Konsep adil dan ihsan adalah dua prinsip yang harus dilaksanakan secara bersamaan. Karena, sikap adil hanya akan membawa kepada keselamatan. Misalnya, dalam aktivitas bisnis, adil hanya mengembalikan modal. Sedangkan sikap ihsanlah yang akan memberikan kemenangan dan kebahagiaan dalam bentuk keuntungan yang lebih dari sekedar kembali modal. Sehingga, seorang tidak boleh cukup berpuas hati hanya melaksanakan adil tanpa dibarengi dengan ihsan. Itulah hikmah Allah menggandengkan kedua sikap itu. Bahkan, Allah memuji orang-orang yang sikap ihsan. “Sesungguhnya mereka yang beriman dan beramal saleh, tentulah Kami tidak akan menyia-nyiakan pahala orang-orang yang mengerjakan amalan(nya) dengan ihsan.” (QS. Al-Kahfi: 30). “Dan berbuat ihsanlah (kepada orang lain) sebagaimana Allah telah berbuat ihsan kepadamu.” (Al-Qashash: 77)

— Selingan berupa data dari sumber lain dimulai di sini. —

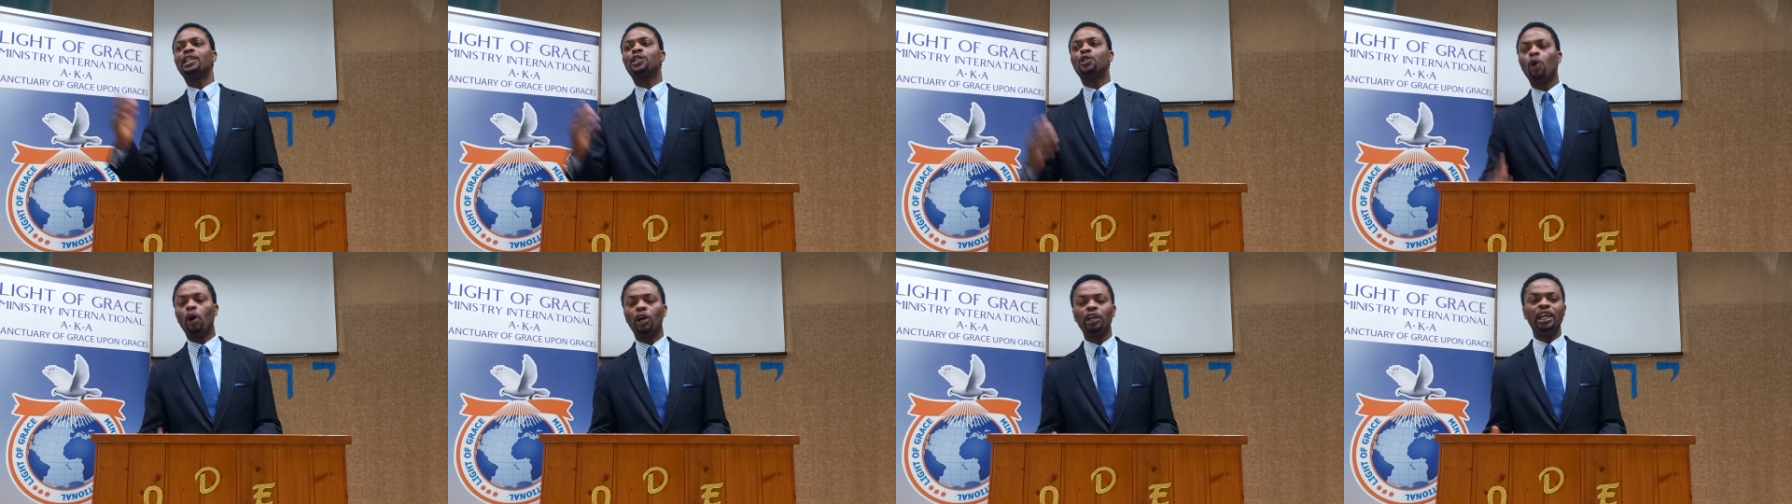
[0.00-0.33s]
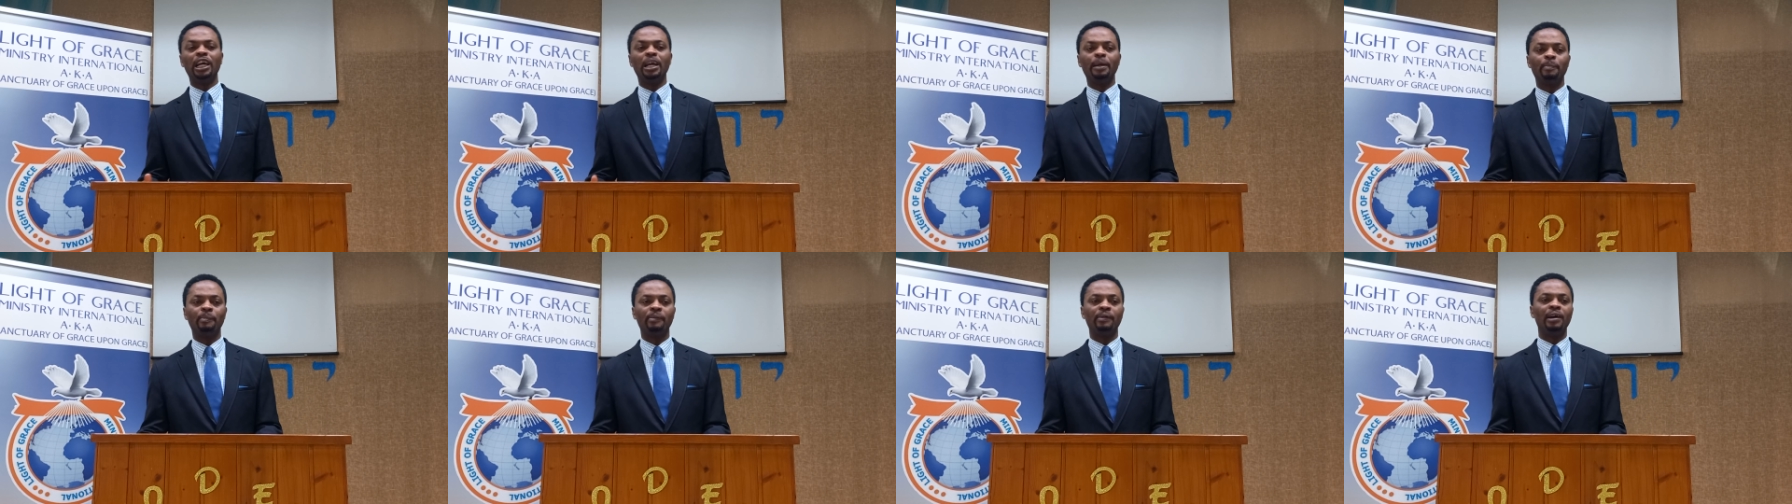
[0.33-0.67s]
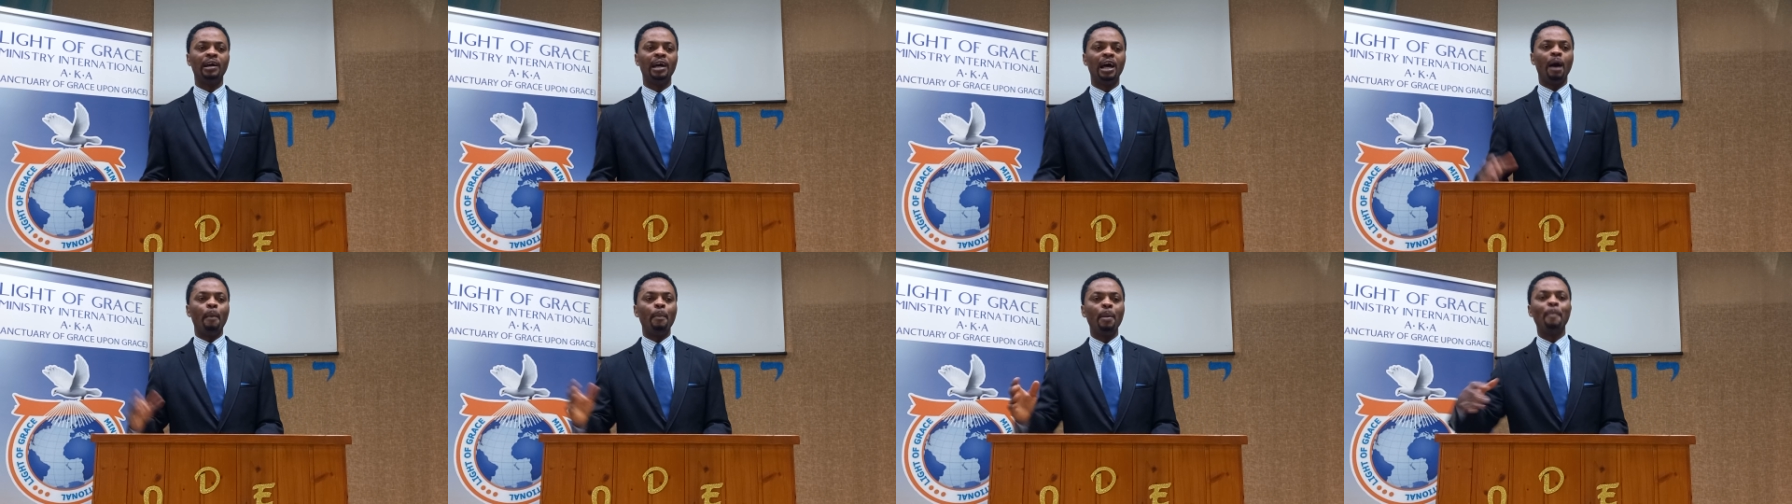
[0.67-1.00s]
told him,
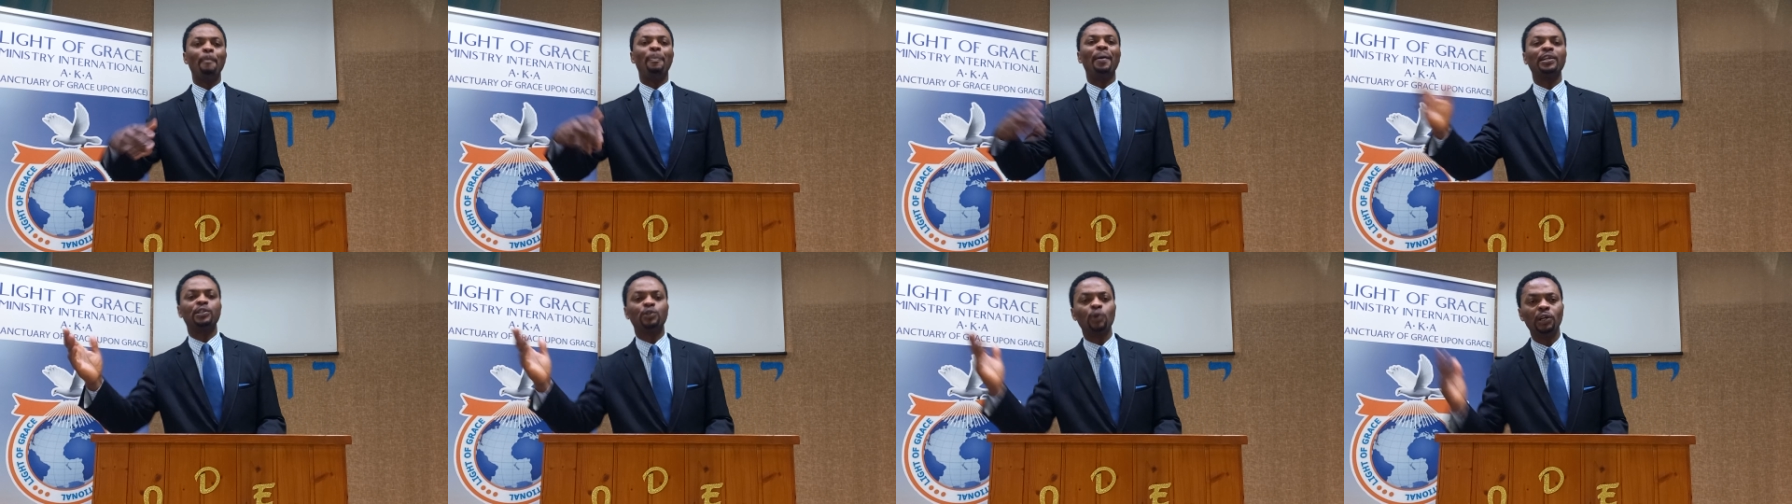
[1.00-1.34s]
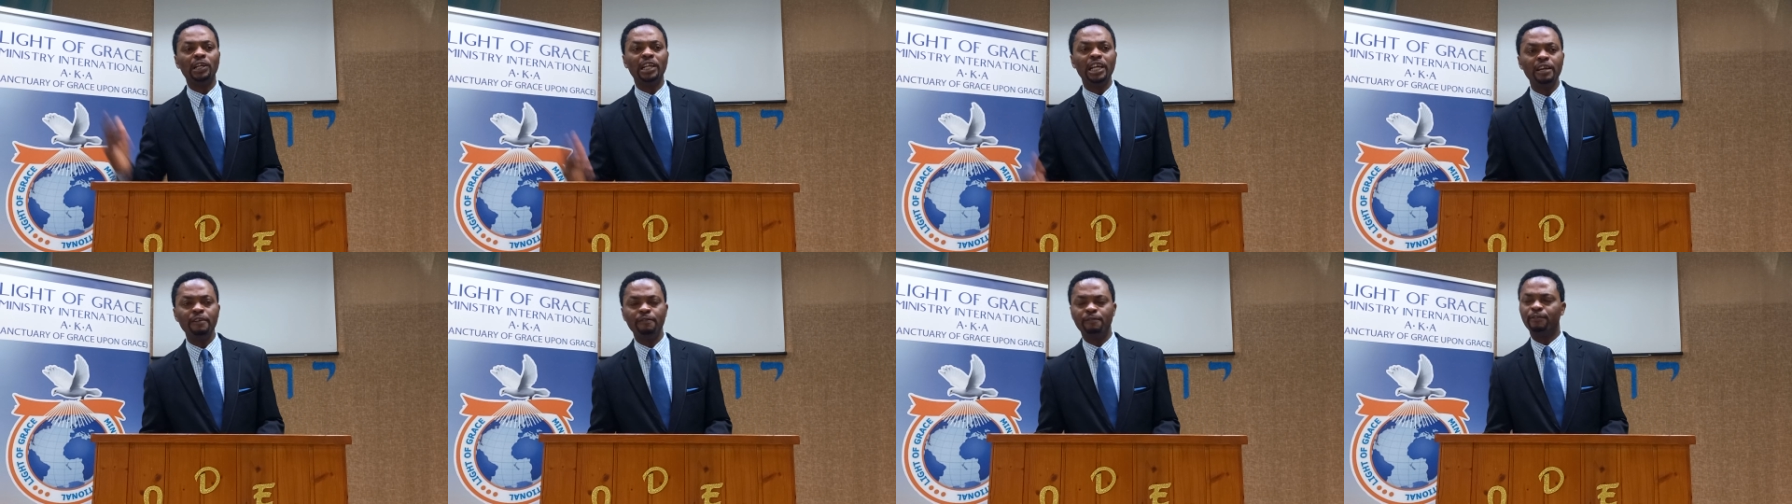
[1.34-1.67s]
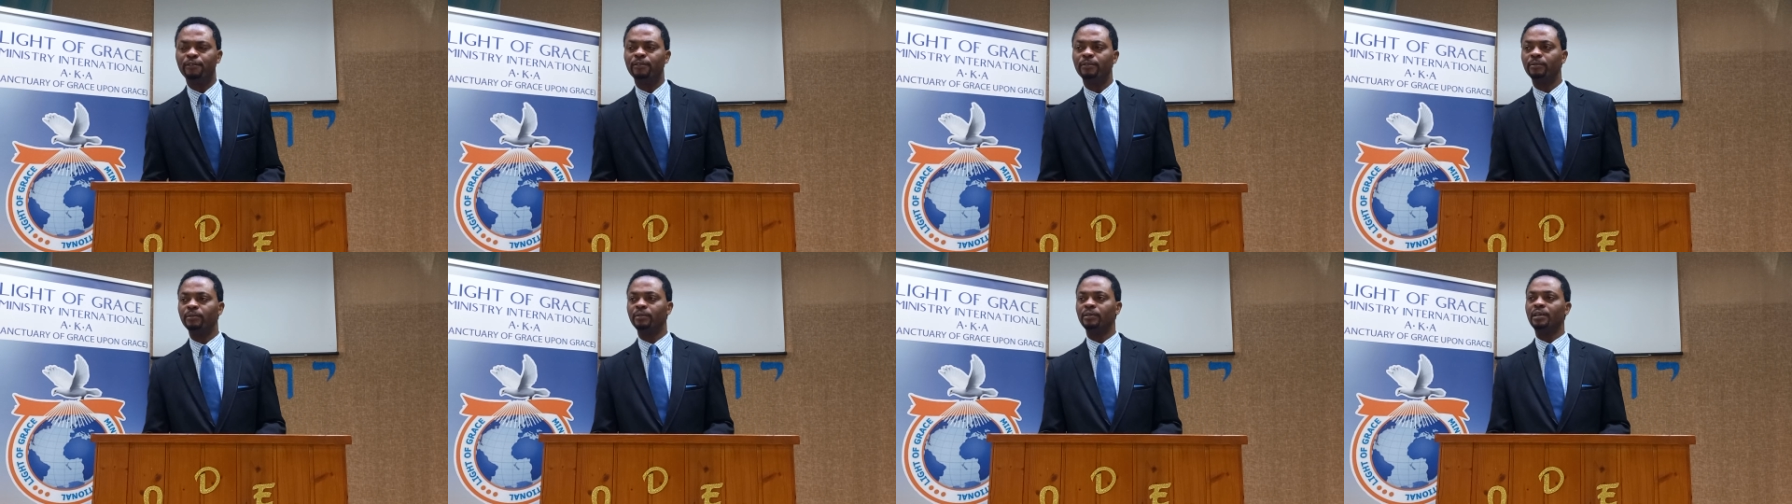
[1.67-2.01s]
I'm about to
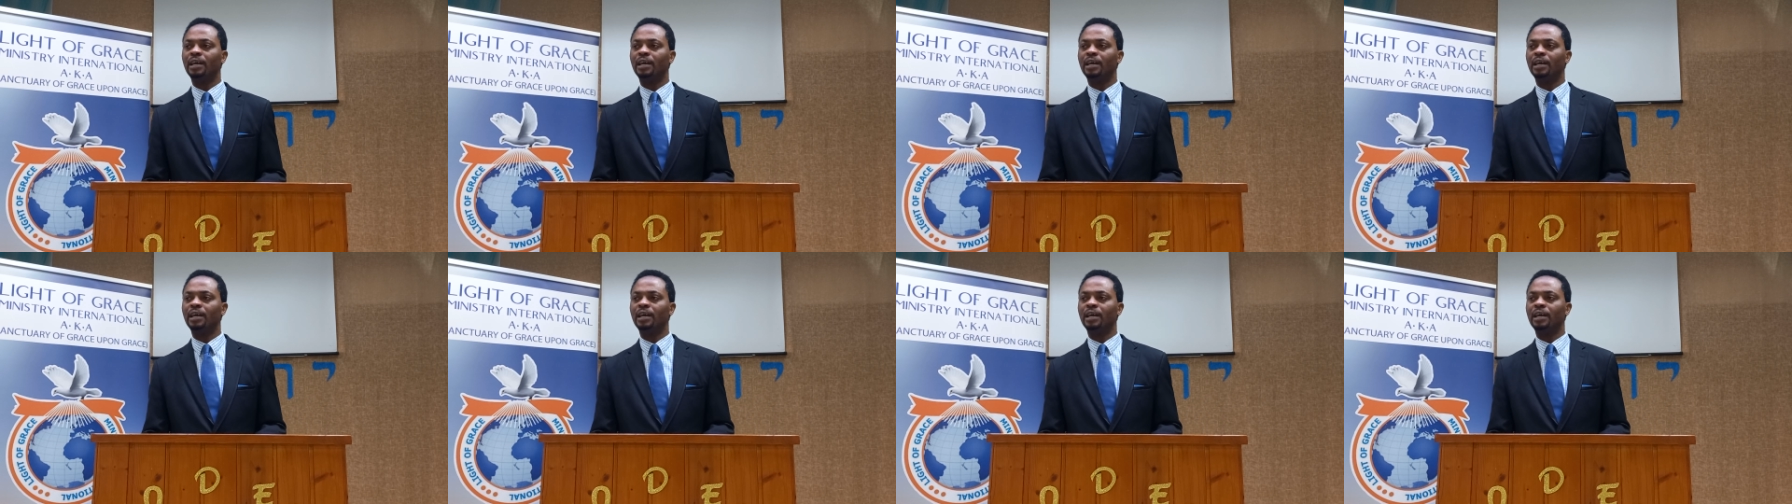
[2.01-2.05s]
leave.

Maka, menjadi jelas bagi kita bahwa Al-Qur’an datang dengan membawa mabadi’ (prinsip-prinsip) yang akan menguatkan simpul-simpul yang terjalin di dalam sebuah masyarakat dan akan menjadi penenang bagi setiap individu, umat, dan bangsa dalam mengarungi kehidupan. Prinsip keadilan adalah kaidah yang baku dalam pergaulan sehari-hari, sedangkan prinsip ihsan untuk melembutkan ketajaman keadilan yang solid. Karena kata ihsan lebih luas penunjukannya, maka ihsan mencakup seluruh sendi-sendi kehidupan mulai dari hubungan seorang hamba dengan Tuhannya, hubungan dengan keluarganya, masyarakatnya, dan dengan kemanusiaan dalam arti yang luas.
Sedangkan kalimat “ita’idzil qurba” (memberi kepada kaum kerabat) setelah adil dan ihsan dalam ayat di atas, adalah bentuk konkret perbuatan ihsan. Penyebutan khusus kalimat ini adalah ta’dzim (penghargaan) terhadap bentuk hubungan kerabatan dan sebagai ta’kid(penegasan) bahwa konsep ihsan bisa dilakukan secara bertahap, mulai dari lingkup yang paling dekat (baca: keluarga) sampai ke skup yang jauh yang meliputi seluruh anggota masyarakat.
Sayangnya, ketiga prinsip ini –keadilanihsan, dan takaful-kita rasakan semakin tipis di bangunan struktur masyarakat kita. Sedangkan tiga kekuatan penghancur –kekejian, kemungkaran, dan permusuhan– justru semakin menunjukkan eksistensinya dalam ragam bentuk dan kemasannya. Cukuplah ayat ini menjadi pengingat agar kita segera kembali ke rel yang sebenarnya, menegakkan prinsip-prinsip hidup bermasyarakat yang diperintahkan Allah agar fitrah kita sebagai manusia tidak hilang. Jangan sampai masyarakat kita tidak bisa lagi dibedakan dari segerombolan srigala yang saling memangsa sesamanya. “Dia (Allah) memberi pengajaran kepadamu (dengan ayat ini) agar kamu dapat mengambil pelajaran.